Stored items from a collection
__________________________________________________

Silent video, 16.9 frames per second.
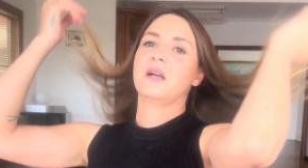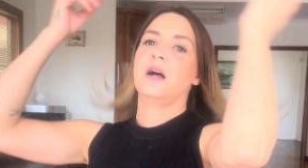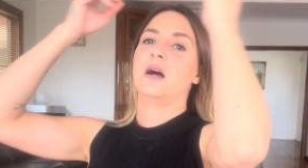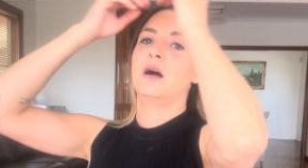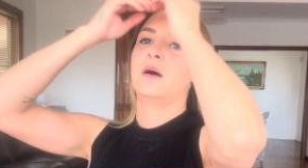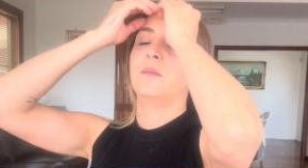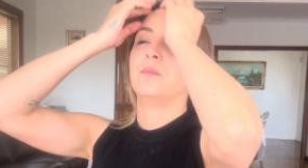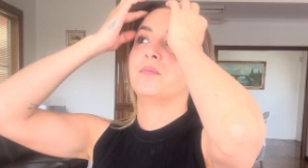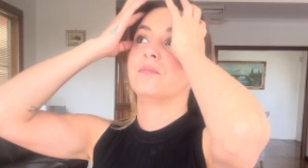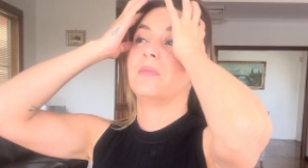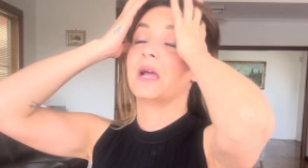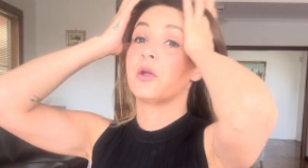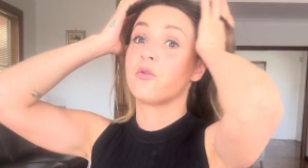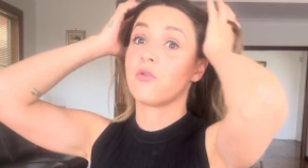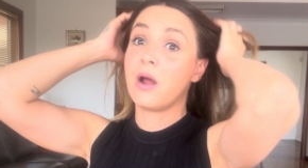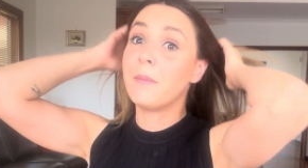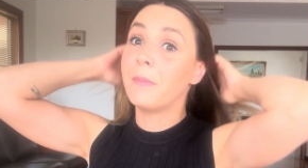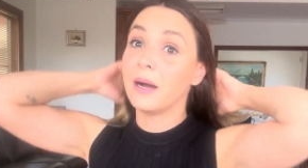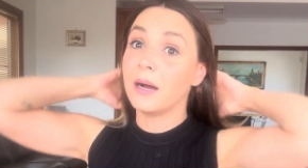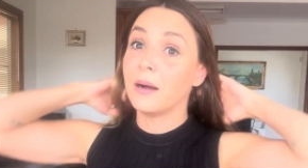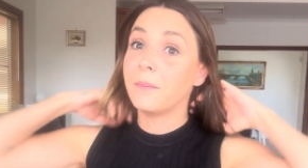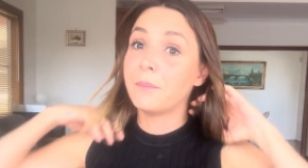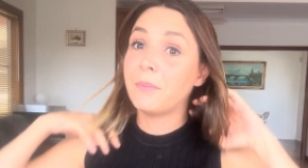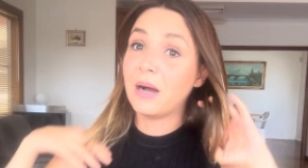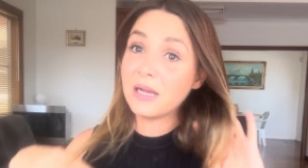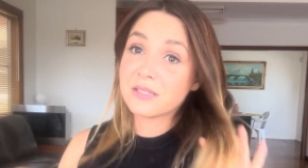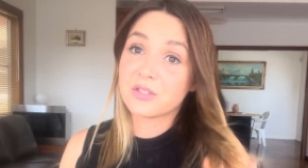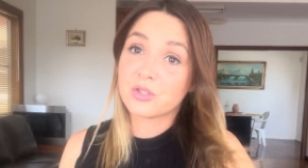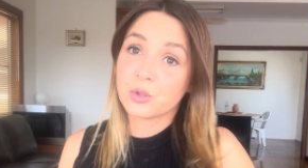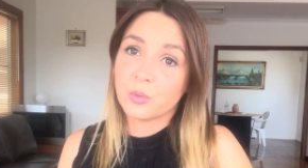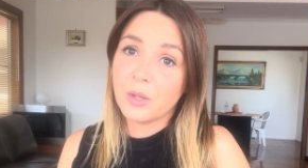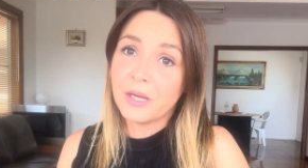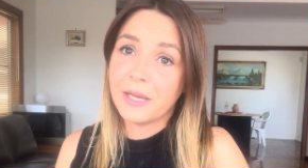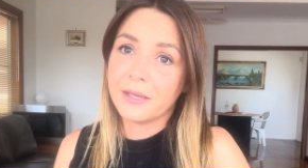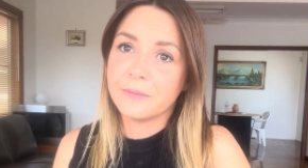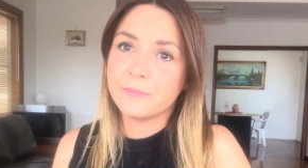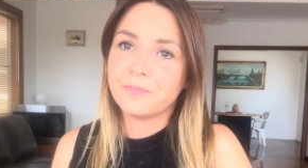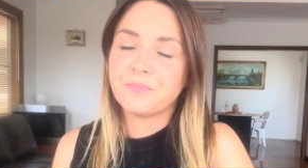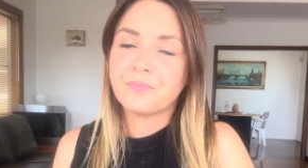my grandma passed away.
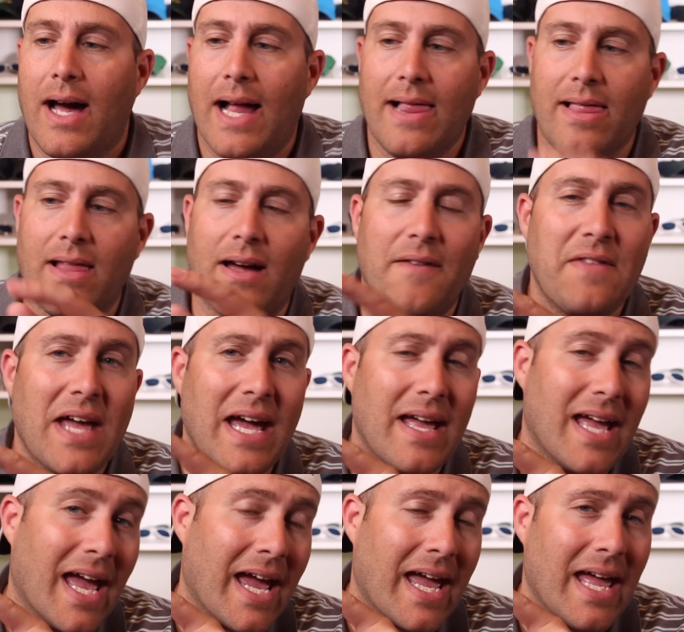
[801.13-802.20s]
I love
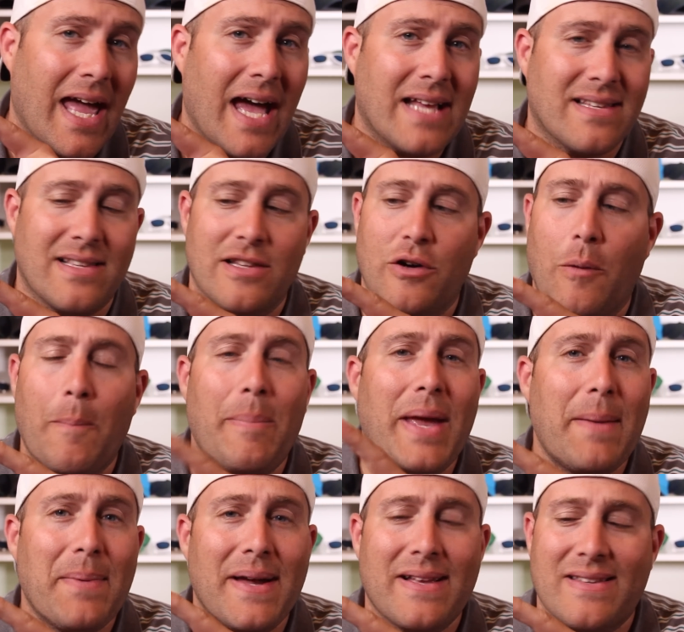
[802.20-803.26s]
that it has a little
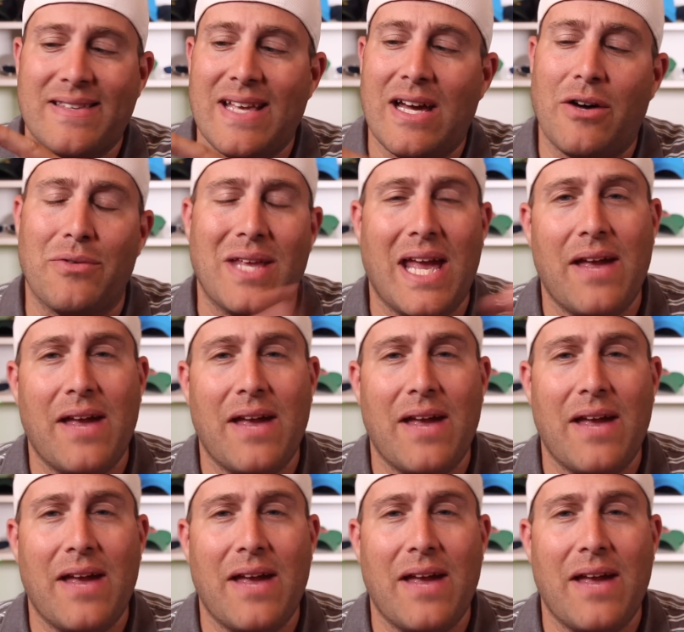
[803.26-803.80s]
beeping sound,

__________________________________________________

Leave out the images and repeat the rest of the data word for word.

▶ **Result of the task**:
Silent video, 16.9 frames per second.
my grandma passed away.
[801.13-802.20s]
I love
[802.20-803.26s]
that it has a little
[803.26-803.80s]
beeping sound,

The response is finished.